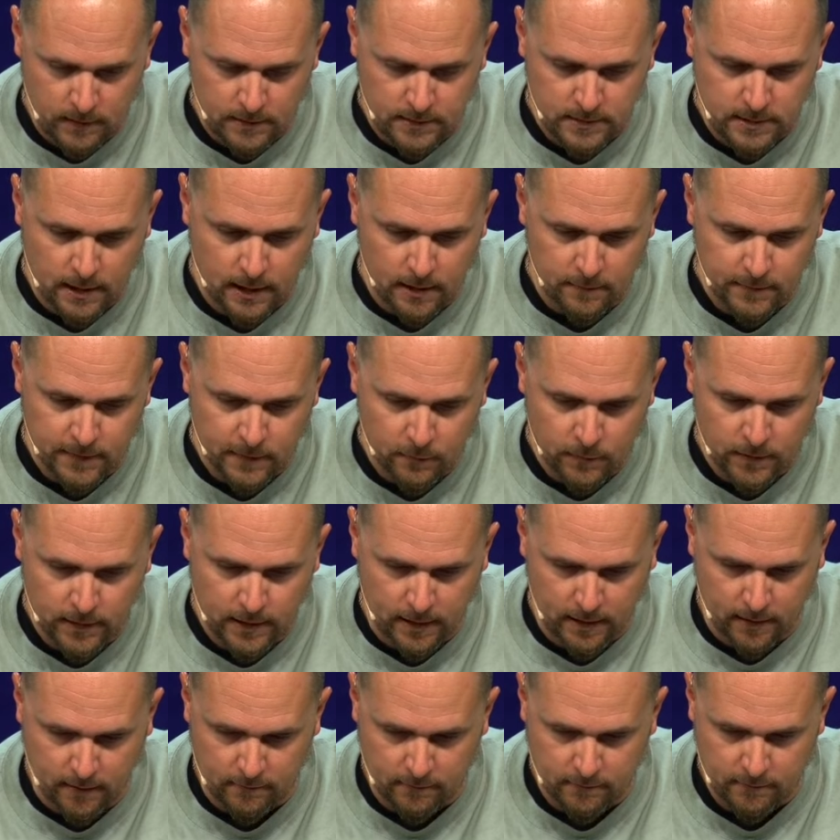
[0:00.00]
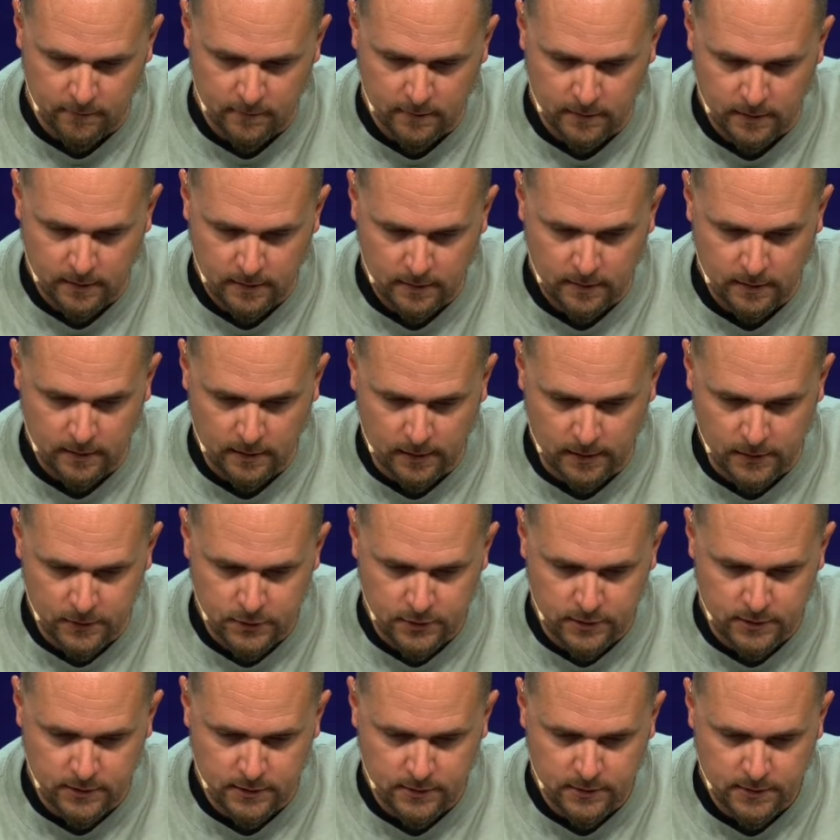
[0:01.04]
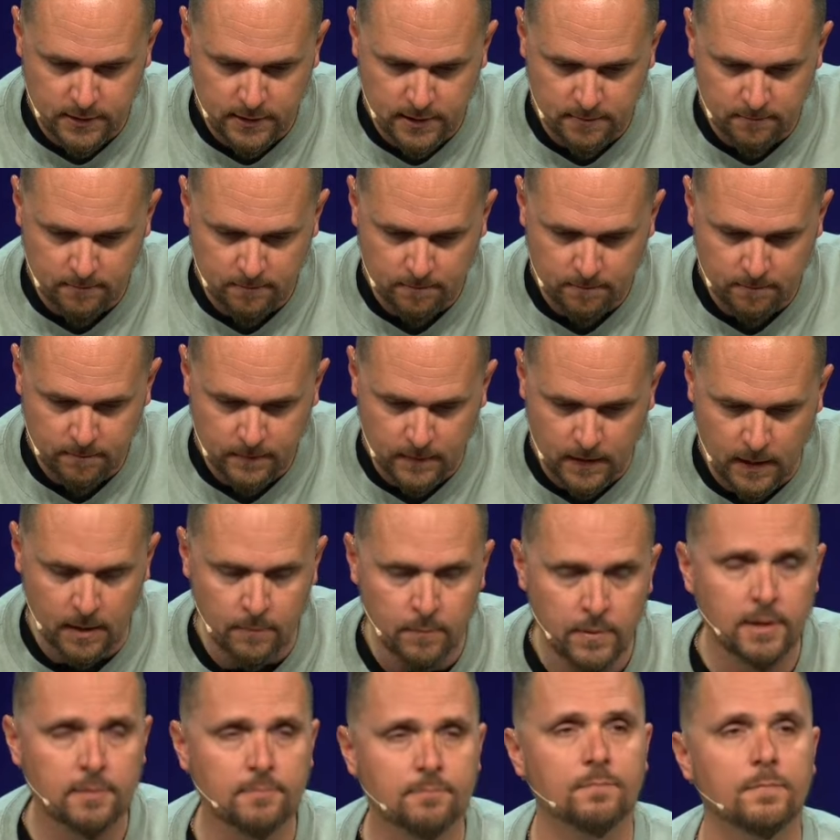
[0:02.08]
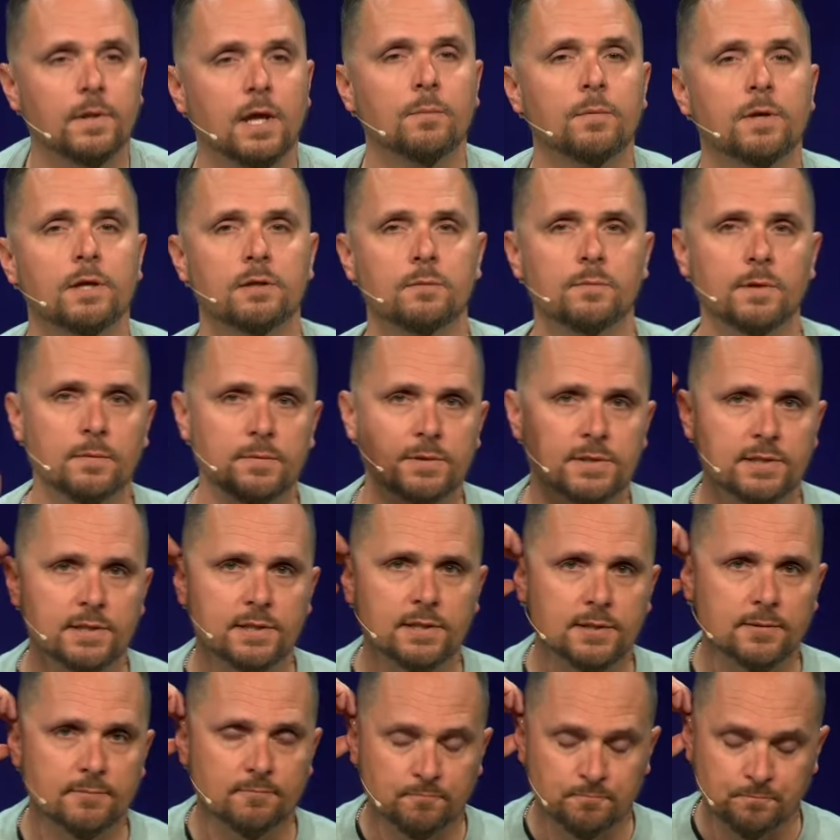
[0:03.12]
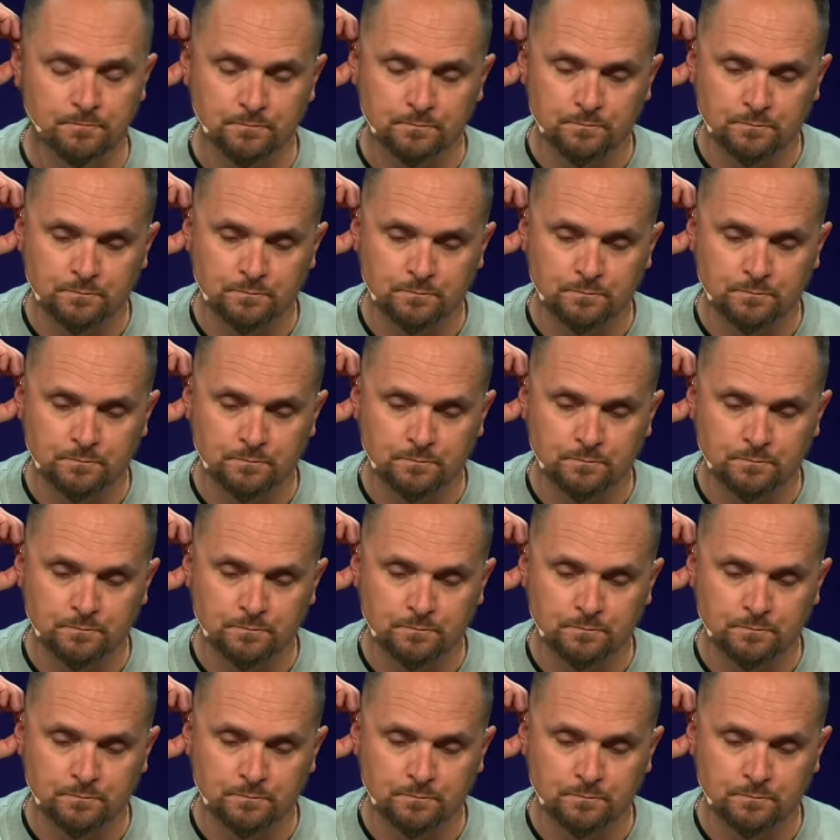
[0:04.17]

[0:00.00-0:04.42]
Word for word: in the time that we have. In Jesus' name, amen. Amen. You may be seated.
_____
**Directions for this task:**
Only the pictures are to be left out; the rest of the material above should be printed verbatim.

**Task output:**
[0:00.00]
[0:01.04]
[0:02.08]
[0:03.12]
[0:04.17]

[0:00.00-0:04.42]
Word for word: in the time that we have. In Jesus' name, amen. Amen. You may be seated.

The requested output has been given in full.